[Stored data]

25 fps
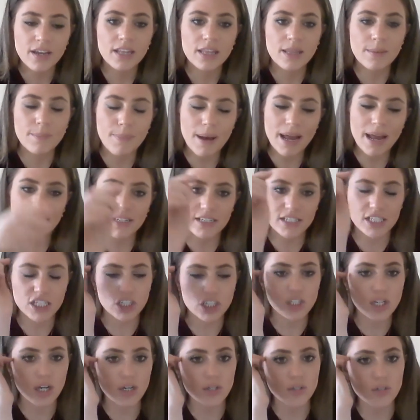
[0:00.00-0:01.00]
The balance
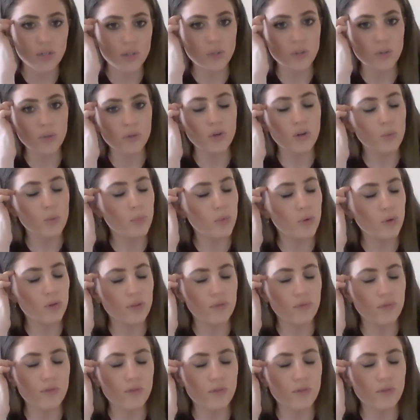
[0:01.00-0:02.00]
sheet total not more
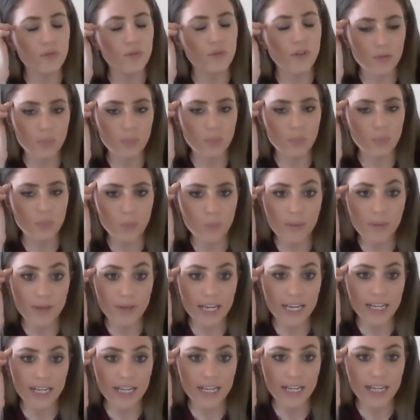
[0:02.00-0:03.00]
than
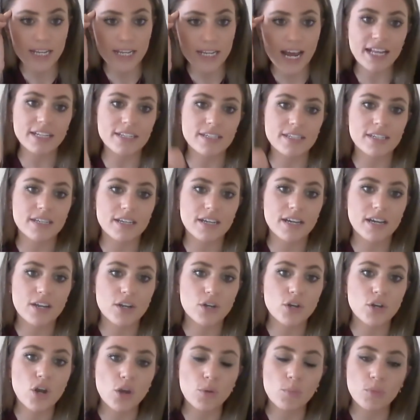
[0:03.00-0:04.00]
5.1 million, and
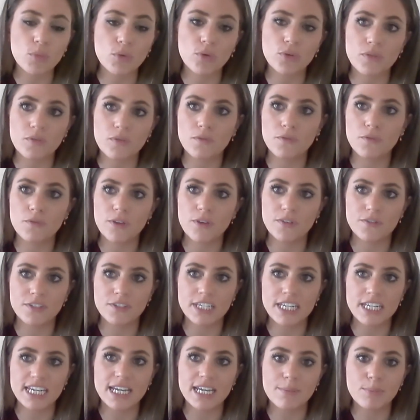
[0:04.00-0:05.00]
no more than
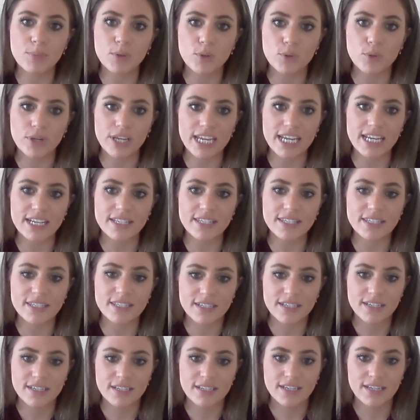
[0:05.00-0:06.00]
50
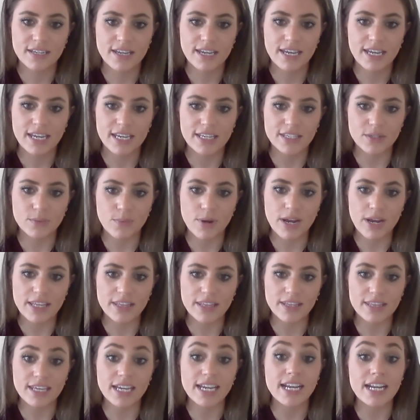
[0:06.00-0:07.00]
employees is the way
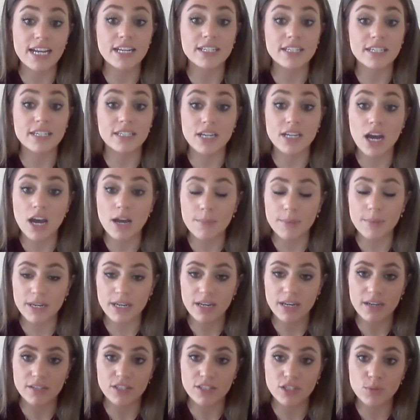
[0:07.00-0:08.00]
that they determine
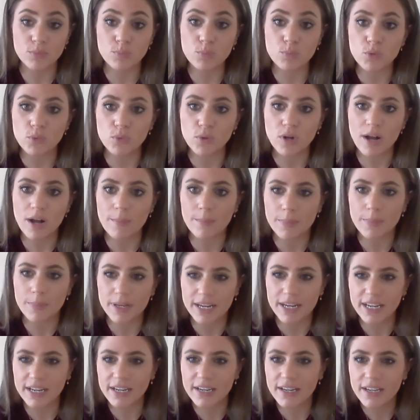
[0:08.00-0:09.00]
a small
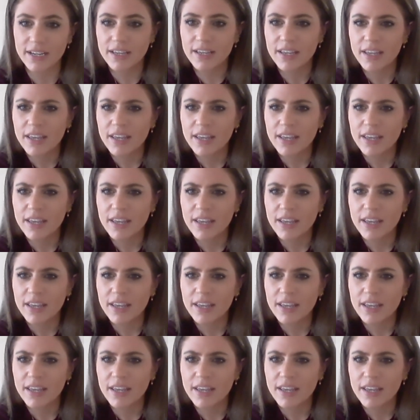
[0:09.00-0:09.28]
company.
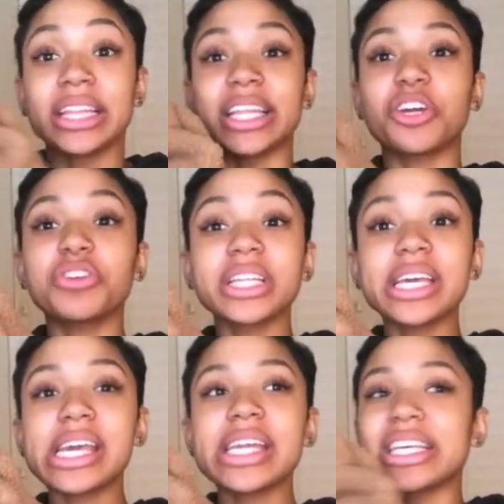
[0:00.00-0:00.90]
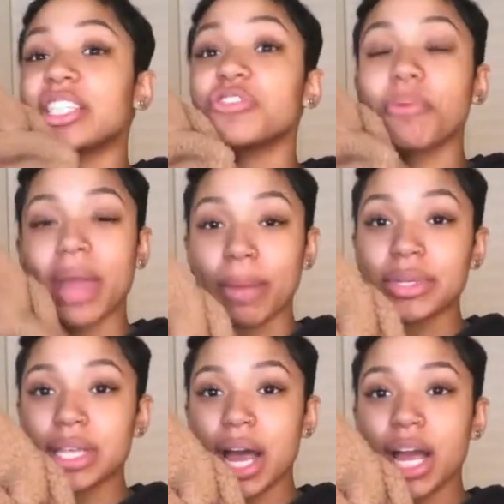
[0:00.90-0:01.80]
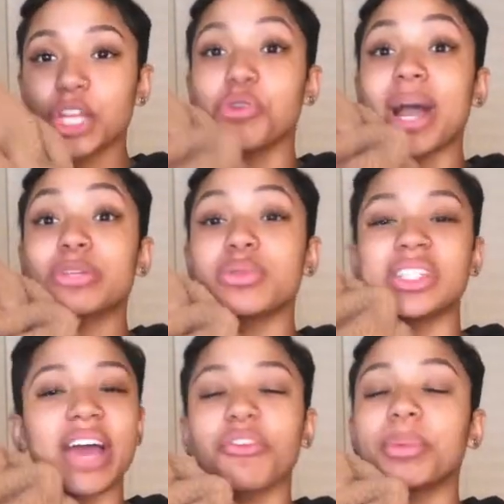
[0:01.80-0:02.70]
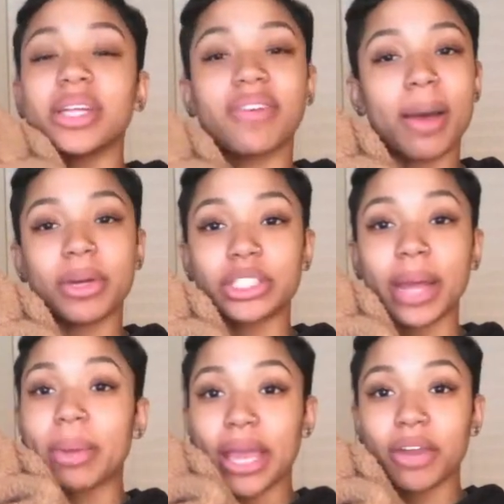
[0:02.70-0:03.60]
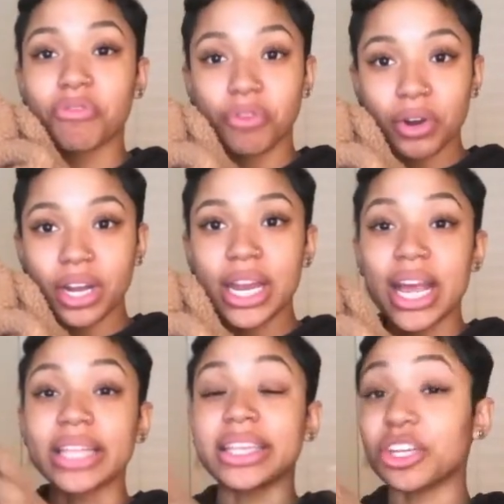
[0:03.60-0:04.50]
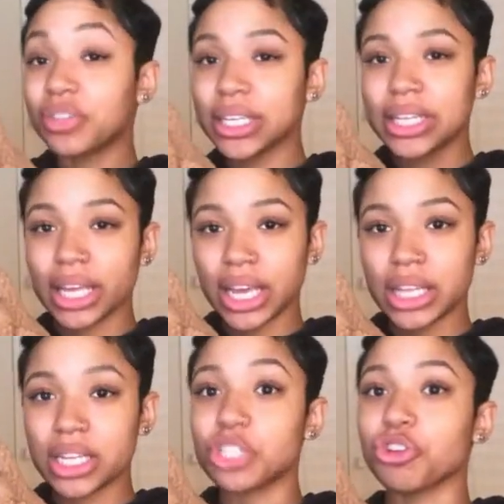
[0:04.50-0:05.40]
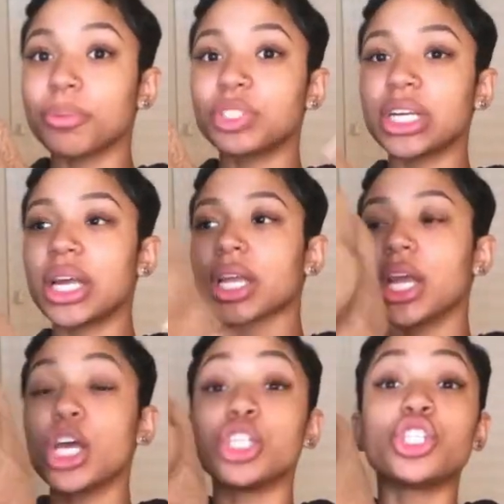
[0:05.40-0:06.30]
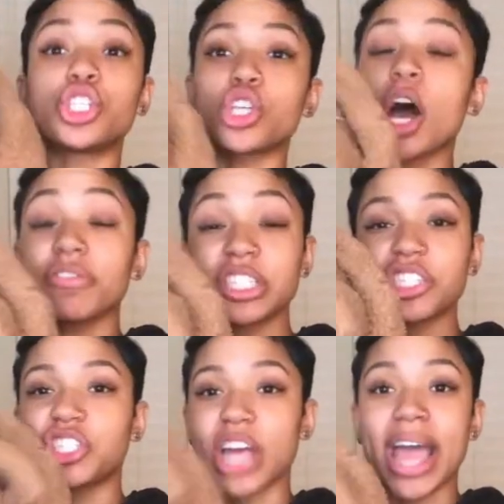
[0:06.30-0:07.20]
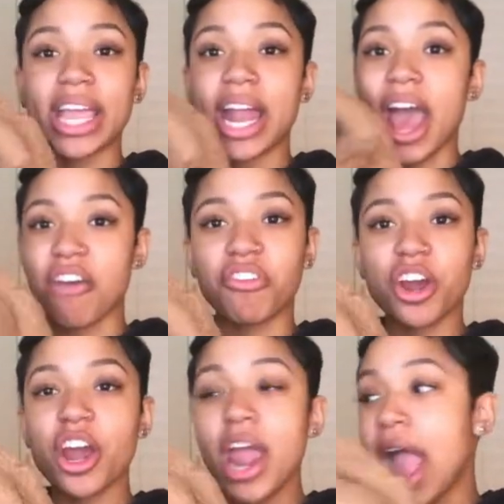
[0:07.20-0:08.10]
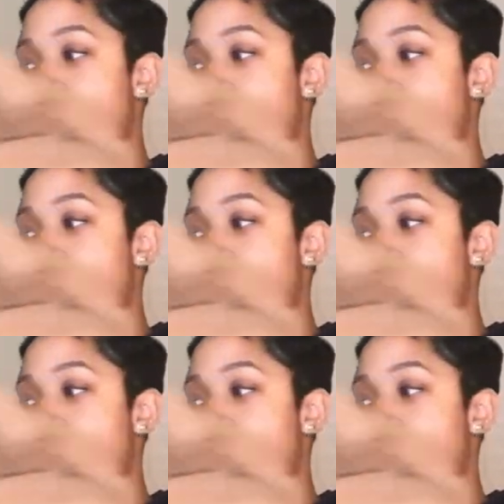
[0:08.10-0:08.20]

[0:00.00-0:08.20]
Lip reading: Literally, this is from Amazon. You guys will never believe how much I paid for it. Literally, link in the description. Softest jacket ever.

_WHAT YOU WILL DO_:
Without copying the pictures, transcribe the entries exactly.

_THE COMPLETED TASK_:
25 fps
[0:00.00-0:01.00]
The balance
[0:01.00-0:02.00]
sheet total not more
[0:02.00-0:03.00]
than
[0:03.00-0:04.00]
5.1 million, and
[0:04.00-0:05.00]
no more than
[0:05.00-0:06.00]
50
[0:06.00-0:07.00]
employees is the way
[0:07.00-0:08.00]
that they determine
[0:08.00-0:09.00]
a small
[0:09.00-0:09.28]
company.
[0:00.00-0:00.90]
[0:00.90-0:01.80]
[0:01.80-0:02.70]
[0:02.70-0:03.60]
[0:03.60-0:04.50]
[0:04.50-0:05.40]
[0:05.40-0:06.30]
[0:06.30-0:07.20]
[0:07.20-0:08.10]
[0:08.10-0:08.20]

[0:00.00-0:08.20]
Lip reading: Literally, this is from Amazon. You guys will never believe how much I paid for it. Literally, link in the description. Softest jacket ever.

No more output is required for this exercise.